* **Action item**: Only the pictures are to be omitted; every entry beneath should otherwise be duplicated exactly.

* **Records supplied**:
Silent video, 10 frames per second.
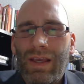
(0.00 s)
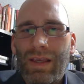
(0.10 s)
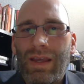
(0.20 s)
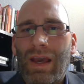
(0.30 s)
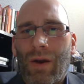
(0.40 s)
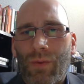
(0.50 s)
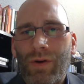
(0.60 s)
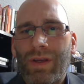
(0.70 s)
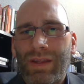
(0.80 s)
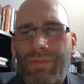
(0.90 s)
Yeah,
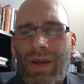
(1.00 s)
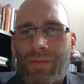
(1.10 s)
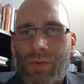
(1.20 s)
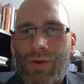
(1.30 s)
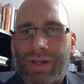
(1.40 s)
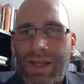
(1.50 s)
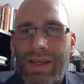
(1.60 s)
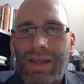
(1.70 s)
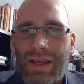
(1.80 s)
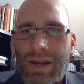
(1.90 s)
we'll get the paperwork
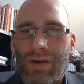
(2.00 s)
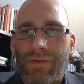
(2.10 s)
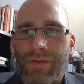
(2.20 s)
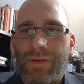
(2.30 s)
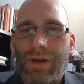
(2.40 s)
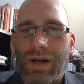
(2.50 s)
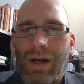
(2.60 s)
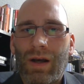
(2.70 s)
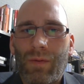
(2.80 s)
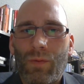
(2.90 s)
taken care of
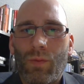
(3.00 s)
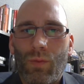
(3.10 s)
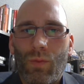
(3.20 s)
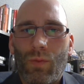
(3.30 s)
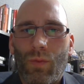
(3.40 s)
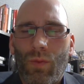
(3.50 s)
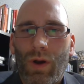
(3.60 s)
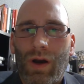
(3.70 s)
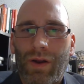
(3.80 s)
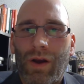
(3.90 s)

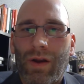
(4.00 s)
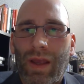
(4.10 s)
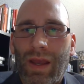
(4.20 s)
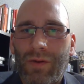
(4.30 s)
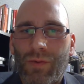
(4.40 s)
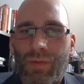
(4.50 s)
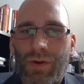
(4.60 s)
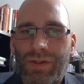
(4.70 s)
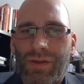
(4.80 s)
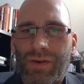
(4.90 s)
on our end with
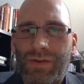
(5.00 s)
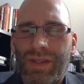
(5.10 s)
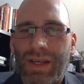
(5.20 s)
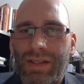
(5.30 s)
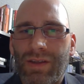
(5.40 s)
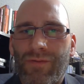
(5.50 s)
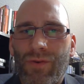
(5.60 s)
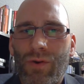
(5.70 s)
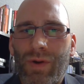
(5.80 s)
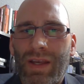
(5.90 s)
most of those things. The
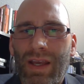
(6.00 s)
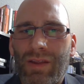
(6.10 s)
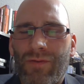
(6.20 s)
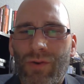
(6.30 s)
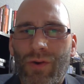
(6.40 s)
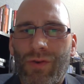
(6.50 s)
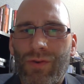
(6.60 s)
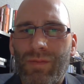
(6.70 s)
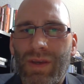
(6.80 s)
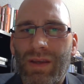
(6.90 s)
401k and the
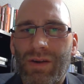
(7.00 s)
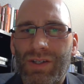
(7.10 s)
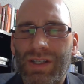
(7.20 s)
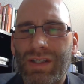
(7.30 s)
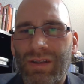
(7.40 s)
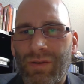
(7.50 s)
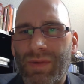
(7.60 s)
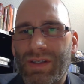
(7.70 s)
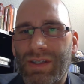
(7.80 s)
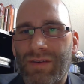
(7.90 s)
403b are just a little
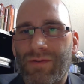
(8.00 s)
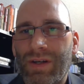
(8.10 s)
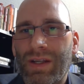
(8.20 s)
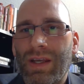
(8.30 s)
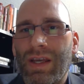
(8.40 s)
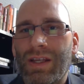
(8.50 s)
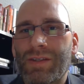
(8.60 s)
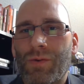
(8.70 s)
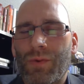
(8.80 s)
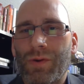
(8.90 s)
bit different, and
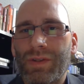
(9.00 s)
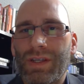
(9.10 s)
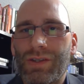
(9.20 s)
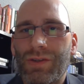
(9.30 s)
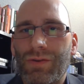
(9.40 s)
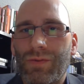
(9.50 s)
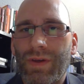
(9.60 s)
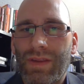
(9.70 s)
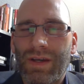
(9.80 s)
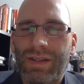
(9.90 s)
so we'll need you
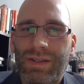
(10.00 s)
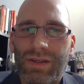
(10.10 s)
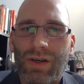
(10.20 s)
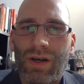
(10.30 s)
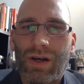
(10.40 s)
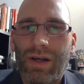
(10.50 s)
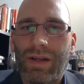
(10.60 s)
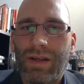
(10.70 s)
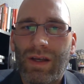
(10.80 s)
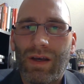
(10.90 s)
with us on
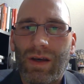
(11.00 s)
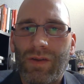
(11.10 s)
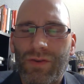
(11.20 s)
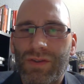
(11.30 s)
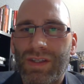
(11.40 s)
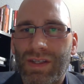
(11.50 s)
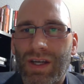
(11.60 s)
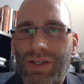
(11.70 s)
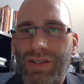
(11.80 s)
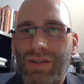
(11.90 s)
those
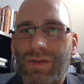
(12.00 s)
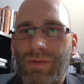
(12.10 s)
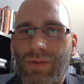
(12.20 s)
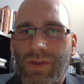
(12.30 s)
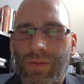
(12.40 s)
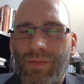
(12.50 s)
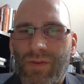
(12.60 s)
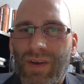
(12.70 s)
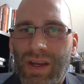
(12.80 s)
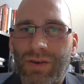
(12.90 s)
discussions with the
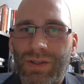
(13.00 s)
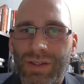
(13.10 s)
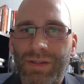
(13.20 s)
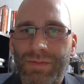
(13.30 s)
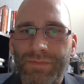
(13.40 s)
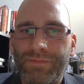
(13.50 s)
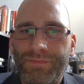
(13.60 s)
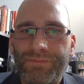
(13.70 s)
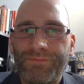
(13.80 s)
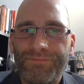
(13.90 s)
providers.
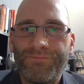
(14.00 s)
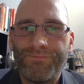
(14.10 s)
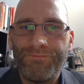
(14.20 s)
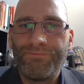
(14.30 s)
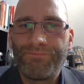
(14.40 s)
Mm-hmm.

* **Answer space**:
Silent video, 10 frames per second.
(0.00 s)
(0.10 s)
(0.20 s)
(0.30 s)
(0.40 s)
(0.50 s)
(0.60 s)
(0.70 s)
(0.80 s)
(0.90 s)
Yeah,
(1.00 s)
(1.10 s)
(1.20 s)
(1.30 s)
(1.40 s)
(1.50 s)
(1.60 s)
(1.70 s)
(1.80 s)
(1.90 s)
we'll get the paperwork
(2.00 s)
(2.10 s)
(2.20 s)
(2.30 s)
(2.40 s)
(2.50 s)
(2.60 s)
(2.70 s)
(2.80 s)
(2.90 s)
taken care of
(3.00 s)
(3.10 s)
(3.20 s)
(3.30 s)
(3.40 s)
(3.50 s)
(3.60 s)
(3.70 s)
(3.80 s)
(3.90 s)

(4.00 s)
(4.10 s)
(4.20 s)
(4.30 s)
(4.40 s)
(4.50 s)
(4.60 s)
(4.70 s)
(4.80 s)
(4.90 s)
on our end with
(5.00 s)
(5.10 s)
(5.20 s)
(5.30 s)
(5.40 s)
(5.50 s)
(5.60 s)
(5.70 s)
(5.80 s)
(5.90 s)
most of those things. The
(6.00 s)
(6.10 s)
(6.20 s)
(6.30 s)
(6.40 s)
(6.50 s)
(6.60 s)
(6.70 s)
(6.80 s)
(6.90 s)
401k and the
(7.00 s)
(7.10 s)
(7.20 s)
(7.30 s)
(7.40 s)
(7.50 s)
(7.60 s)
(7.70 s)
(7.80 s)
(7.90 s)
403b are just a little
(8.00 s)
(8.10 s)
(8.20 s)
(8.30 s)
(8.40 s)
(8.50 s)
(8.60 s)
(8.70 s)
(8.80 s)
(8.90 s)
bit different, and
(9.00 s)
(9.10 s)
(9.20 s)
(9.30 s)
(9.40 s)
(9.50 s)
(9.60 s)
(9.70 s)
(9.80 s)
(9.90 s)
so we'll need you
(10.00 s)
(10.10 s)
(10.20 s)
(10.30 s)
(10.40 s)
(10.50 s)
(10.60 s)
(10.70 s)
(10.80 s)
(10.90 s)
with us on
(11.00 s)
(11.10 s)
(11.20 s)
(11.30 s)
(11.40 s)
(11.50 s)
(11.60 s)
(11.70 s)
(11.80 s)
(11.90 s)
those
(12.00 s)
(12.10 s)
(12.20 s)
(12.30 s)
(12.40 s)
(12.50 s)
(12.60 s)
(12.70 s)
(12.80 s)
(12.90 s)
discussions with the
(13.00 s)
(13.10 s)
(13.20 s)
(13.30 s)
(13.40 s)
(13.50 s)
(13.60 s)
(13.70 s)
(13.80 s)
(13.90 s)
providers.
(14.00 s)
(14.10 s)
(14.20 s)
(14.30 s)
(14.40 s)
Mm-hmm.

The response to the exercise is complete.